Your first step should be identifying a reliable support system in whom you can comfortably confide, whether that’s a group of friends, a faith leader, a therapist, or any close loved ones. While a best friend certainly could never replace the love from your biological parents, surrounding yourself with positive role models and building healthy relationships can help keep you on the right path. Plus, you never know if the support you’re mutually offering in a friendship is helping them heal from their own traumas.

In terms of therapists, attachment trauma may be healed through practices like somatic therapy, cognitive behavioral therapy (CBT), interpersonal therapy, and of course, family therapy. To augment this on your own, however, you could consider journaling about the experiences in your childhood. By taking time to draw memories out of your mind and put them out on paper (or type them up with a keyboard), you could identify cycles of trauma and even generational patterns. Get to know your inner self through some shadow work, and don’t hide away from even the darkest shadows that might start to show.

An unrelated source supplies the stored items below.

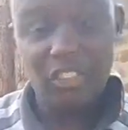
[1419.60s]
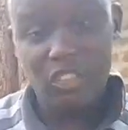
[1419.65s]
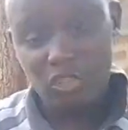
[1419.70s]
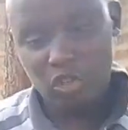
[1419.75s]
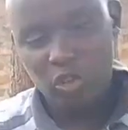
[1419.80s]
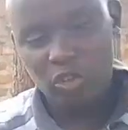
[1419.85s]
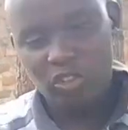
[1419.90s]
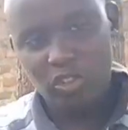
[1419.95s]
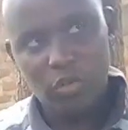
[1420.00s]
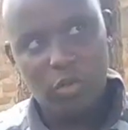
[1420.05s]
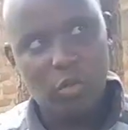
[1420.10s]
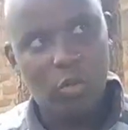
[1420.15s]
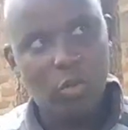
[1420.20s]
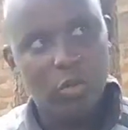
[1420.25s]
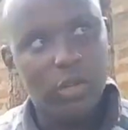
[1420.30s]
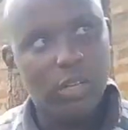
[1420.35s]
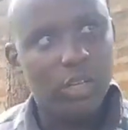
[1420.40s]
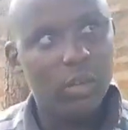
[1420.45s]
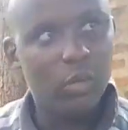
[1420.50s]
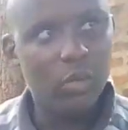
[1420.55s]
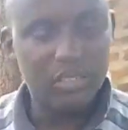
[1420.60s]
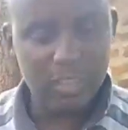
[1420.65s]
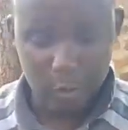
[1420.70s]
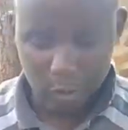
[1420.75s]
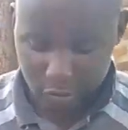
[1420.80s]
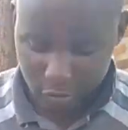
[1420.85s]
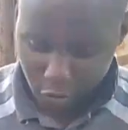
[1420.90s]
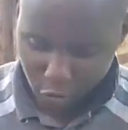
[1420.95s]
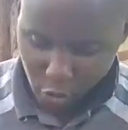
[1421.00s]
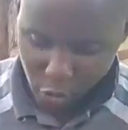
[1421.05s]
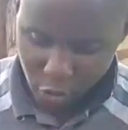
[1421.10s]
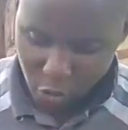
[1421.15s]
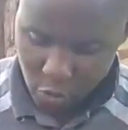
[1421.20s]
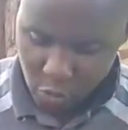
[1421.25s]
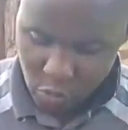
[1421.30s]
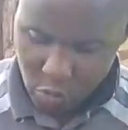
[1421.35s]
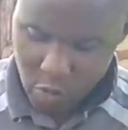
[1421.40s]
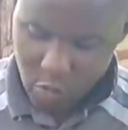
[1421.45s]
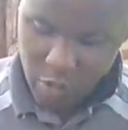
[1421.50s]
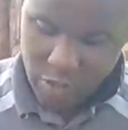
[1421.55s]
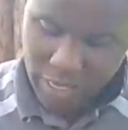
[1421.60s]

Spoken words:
the traditional jiko, which I will show you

If appropriate, faith may indeed be one of your best paths forward, even if you are questioning, skeptical, or were raised without it, because of the father-daughter relationship you could develop with God. Where humans fail (and boy, do they fail quite often), a divine Creator is someone who serves as the perfect father figure to watch over you, provide wisdom, and reassure you that you’re not a mistake.

When you’re ready – and if it’s appropriate and safe – you may want to work on building a better relationship with your dad. Now that you’re an adult and can stand on your own two feet, this is the time that you can speak to him as his full equal. 

I completely get it – you might not want to forgive your dad for his shortcomings, but if you harbor resentment in your heart, you may not ever move forward. Your forgiveness doesn’t excuse or condone his mistakes, but by at least offering him the benefit of the doubt and opening the door to make amends, you’re giving yourself the chance to be rid of toxic emotions.

Closing Thoughts

There’s a positive, love-filled future ahead for you. While I’d certainly never downplay the effects that emotionally unavailable, self-destructive, or abusive fathers can have on a growing girl, I do know that there’s a path for everyone to heal. The healing process might be anything but linear, and it certainly won’t happen overnight, but you can break the cycle.